- _Task inputs_:
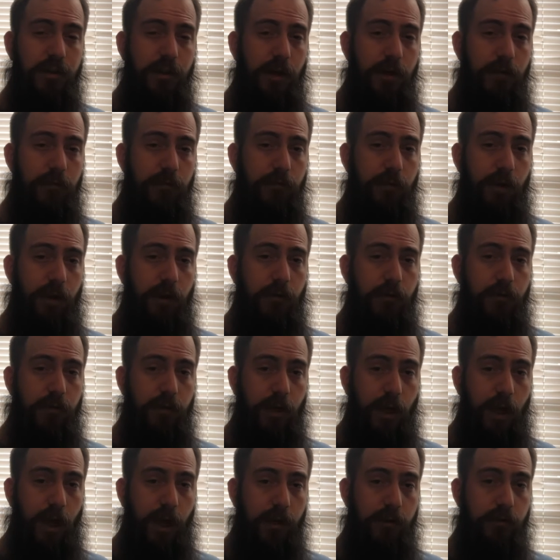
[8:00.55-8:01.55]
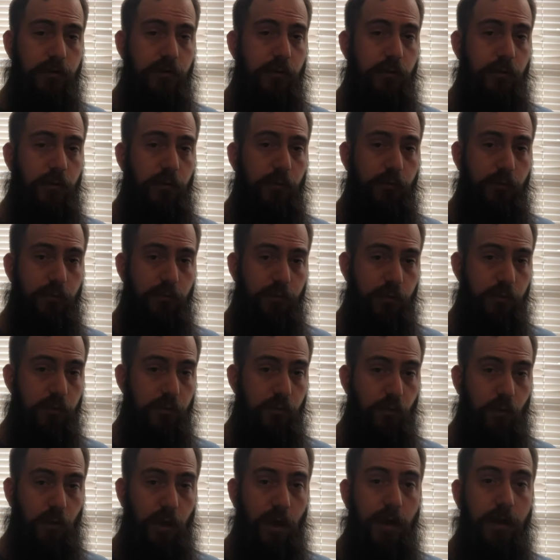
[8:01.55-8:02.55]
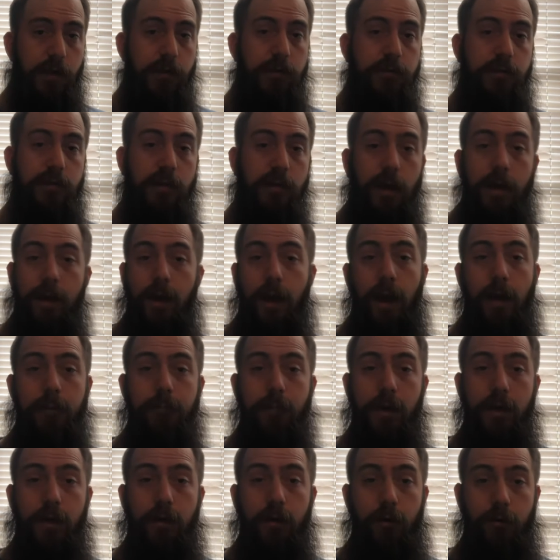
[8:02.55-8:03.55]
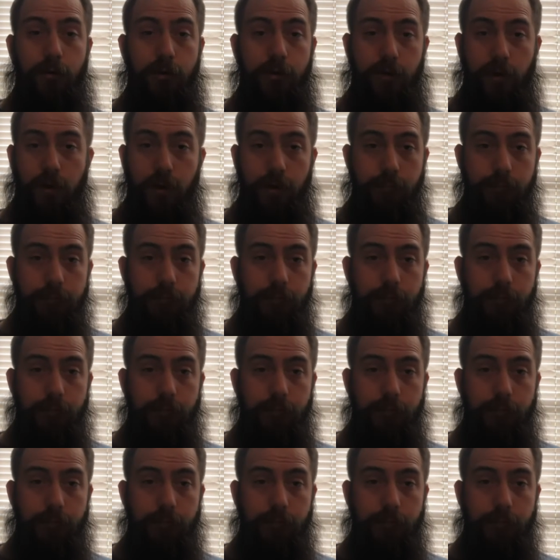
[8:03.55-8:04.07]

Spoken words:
I had found actual fruit wines like I make all the time.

- _Instructions to follow_: Retype every record as it stands. None of the pictures should appear.

- _Response for this exercise_:
[8:00.55-8:01.55]
[8:01.55-8:02.55]
[8:02.55-8:03.55]
[8:03.55-8:04.07]

Spoken words:
I had found actual fruit wines like I make all the time.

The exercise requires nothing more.